### Task:
State only how many lines below include the word "with".
*** Block opens ***
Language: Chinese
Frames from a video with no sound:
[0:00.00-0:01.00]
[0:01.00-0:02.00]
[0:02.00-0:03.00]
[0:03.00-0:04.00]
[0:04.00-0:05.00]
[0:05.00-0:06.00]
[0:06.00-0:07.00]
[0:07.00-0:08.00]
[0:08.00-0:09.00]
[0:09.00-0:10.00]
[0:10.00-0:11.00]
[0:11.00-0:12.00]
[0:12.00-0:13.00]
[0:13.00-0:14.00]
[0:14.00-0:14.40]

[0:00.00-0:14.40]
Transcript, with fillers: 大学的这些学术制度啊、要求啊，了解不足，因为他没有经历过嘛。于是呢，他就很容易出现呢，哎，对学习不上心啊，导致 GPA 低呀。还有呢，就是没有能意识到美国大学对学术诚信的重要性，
*** Block closes ***
*** Block opens ***
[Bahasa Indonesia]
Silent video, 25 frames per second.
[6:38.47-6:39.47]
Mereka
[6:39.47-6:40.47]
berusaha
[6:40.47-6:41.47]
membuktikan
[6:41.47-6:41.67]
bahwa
*** Block closes ***
*** Block opens ***
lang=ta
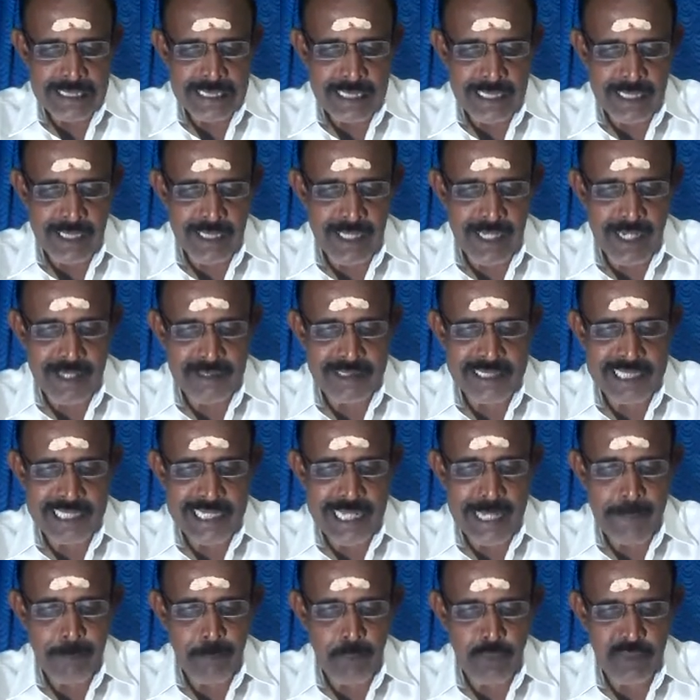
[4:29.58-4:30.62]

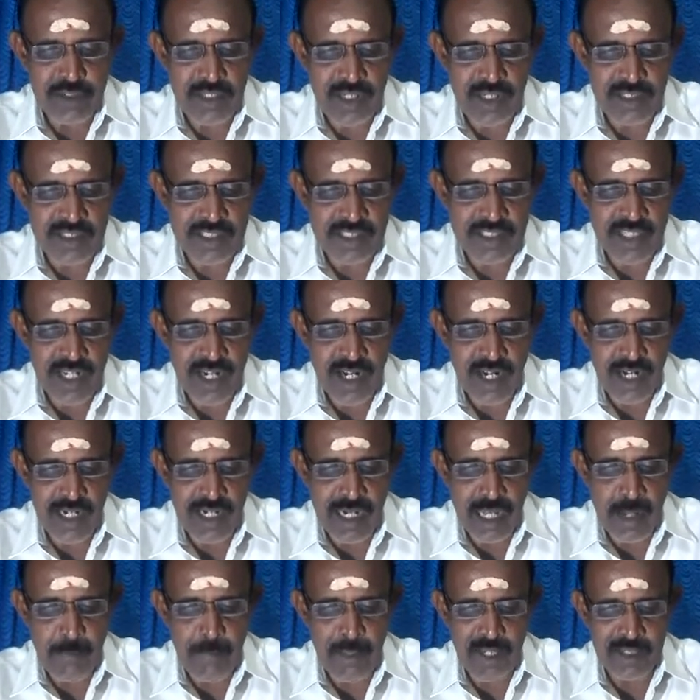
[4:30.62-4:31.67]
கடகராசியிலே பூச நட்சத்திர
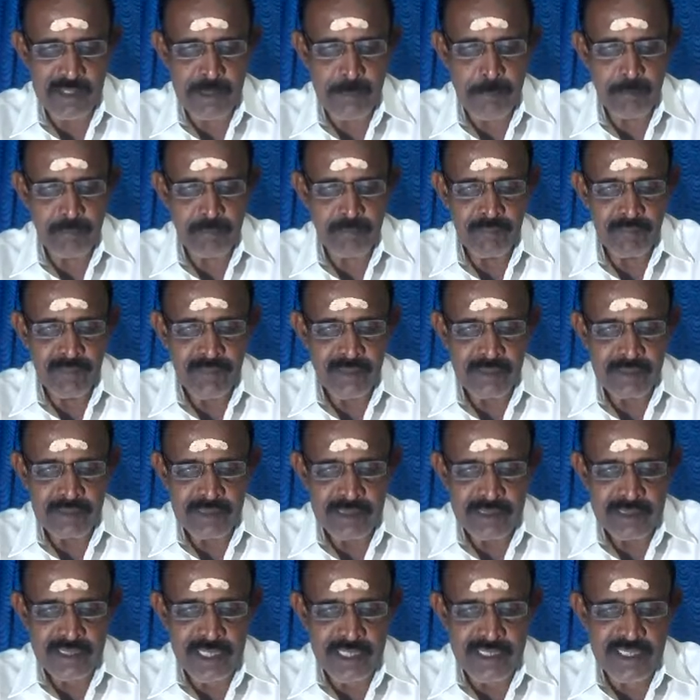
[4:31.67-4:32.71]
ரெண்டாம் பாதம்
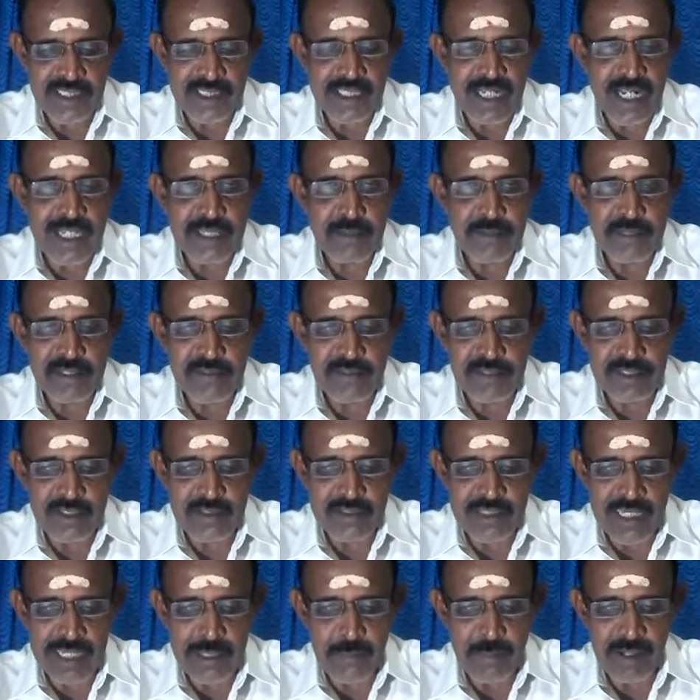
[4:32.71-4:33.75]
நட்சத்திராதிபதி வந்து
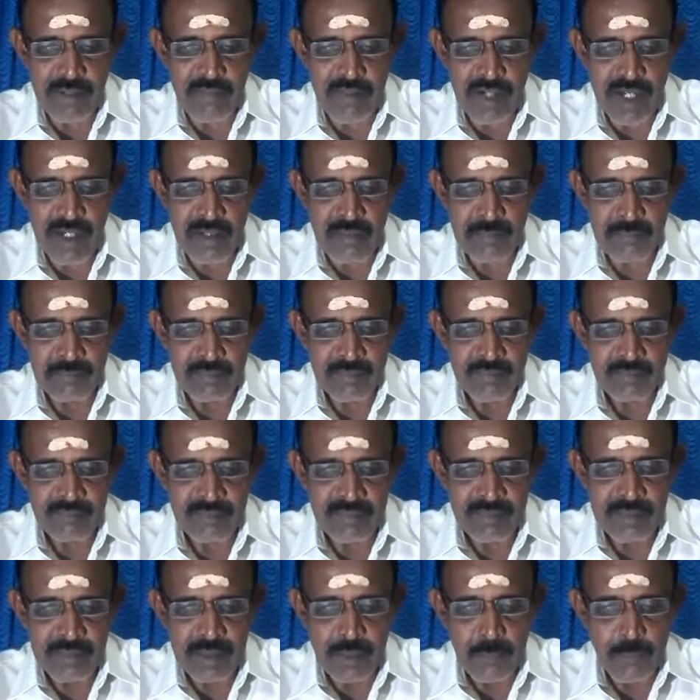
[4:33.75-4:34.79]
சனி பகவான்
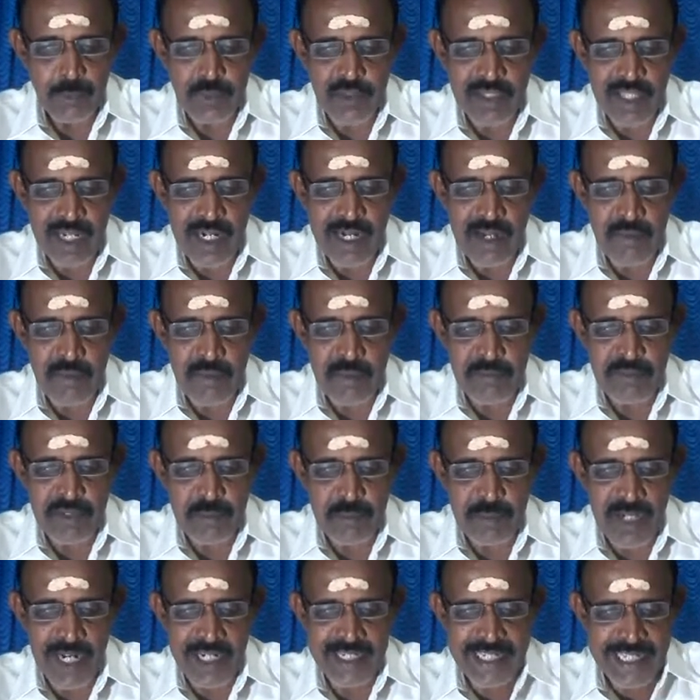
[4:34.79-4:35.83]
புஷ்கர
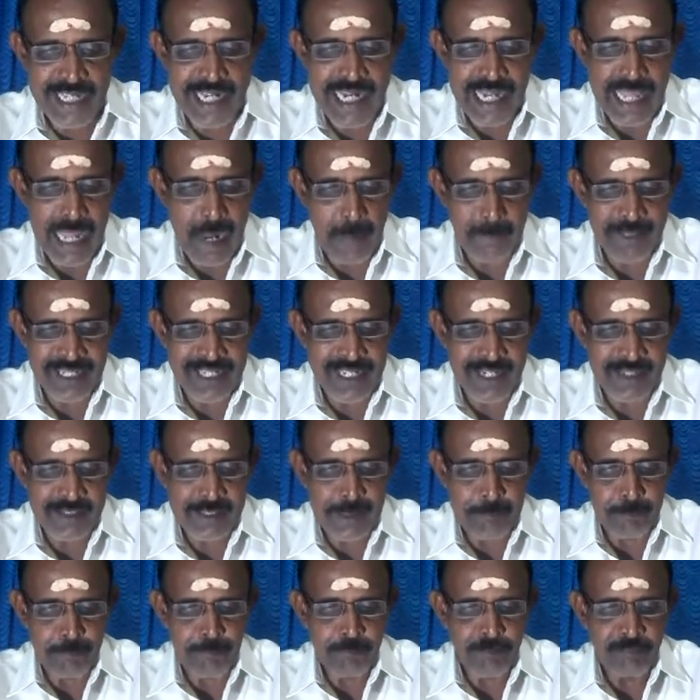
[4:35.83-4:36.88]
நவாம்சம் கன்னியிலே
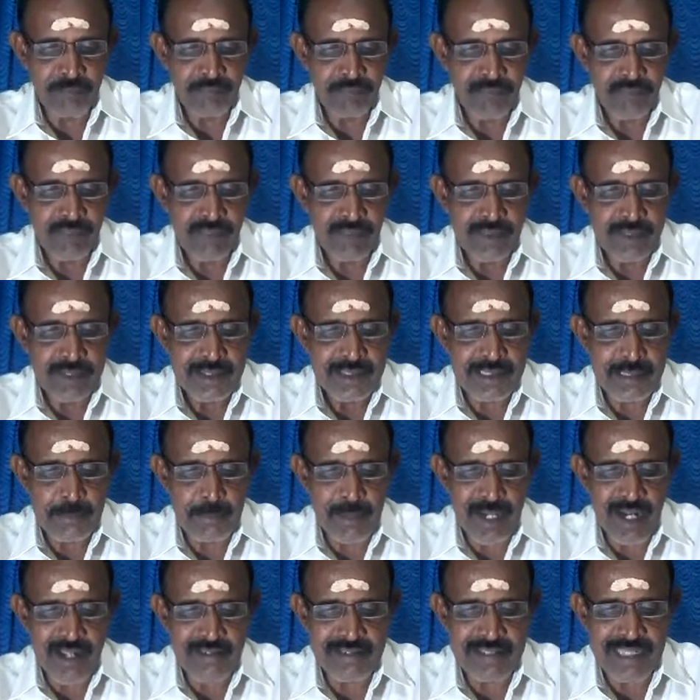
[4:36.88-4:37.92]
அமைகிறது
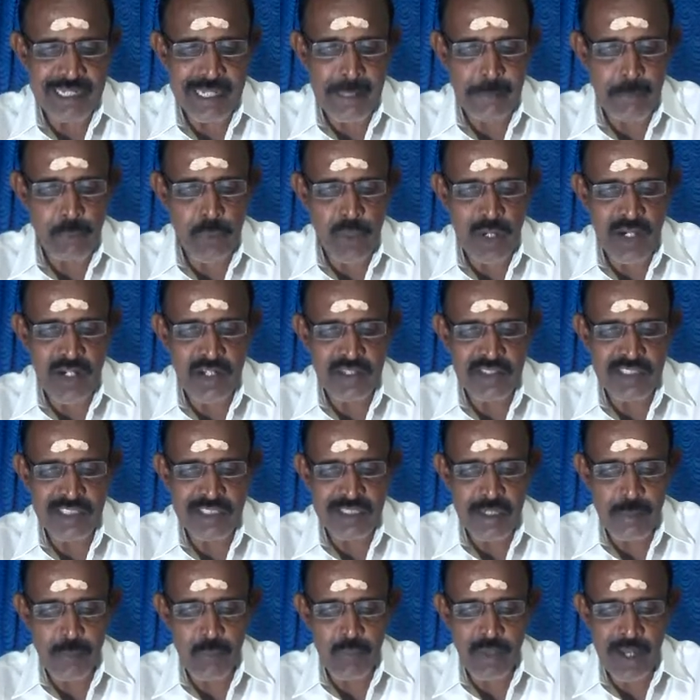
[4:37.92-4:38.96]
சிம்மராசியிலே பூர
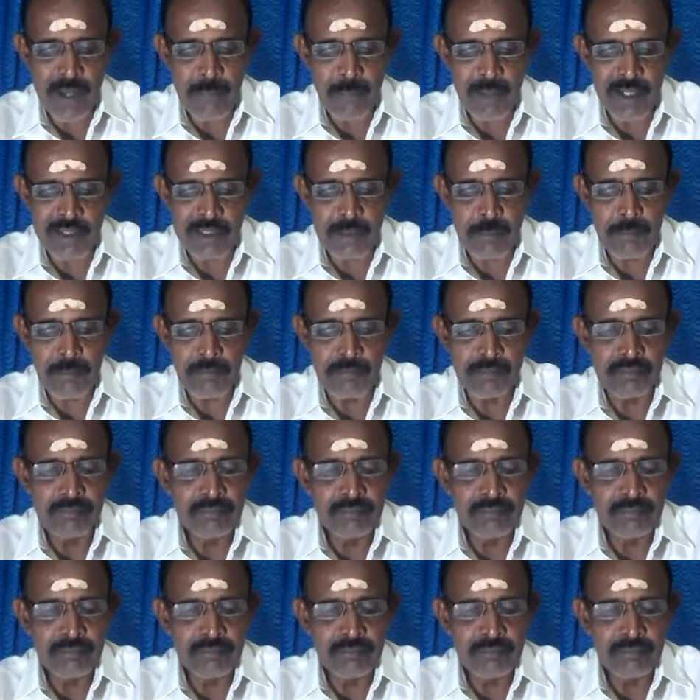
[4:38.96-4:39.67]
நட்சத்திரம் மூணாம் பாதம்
*** Block closes ***
### Response area:
2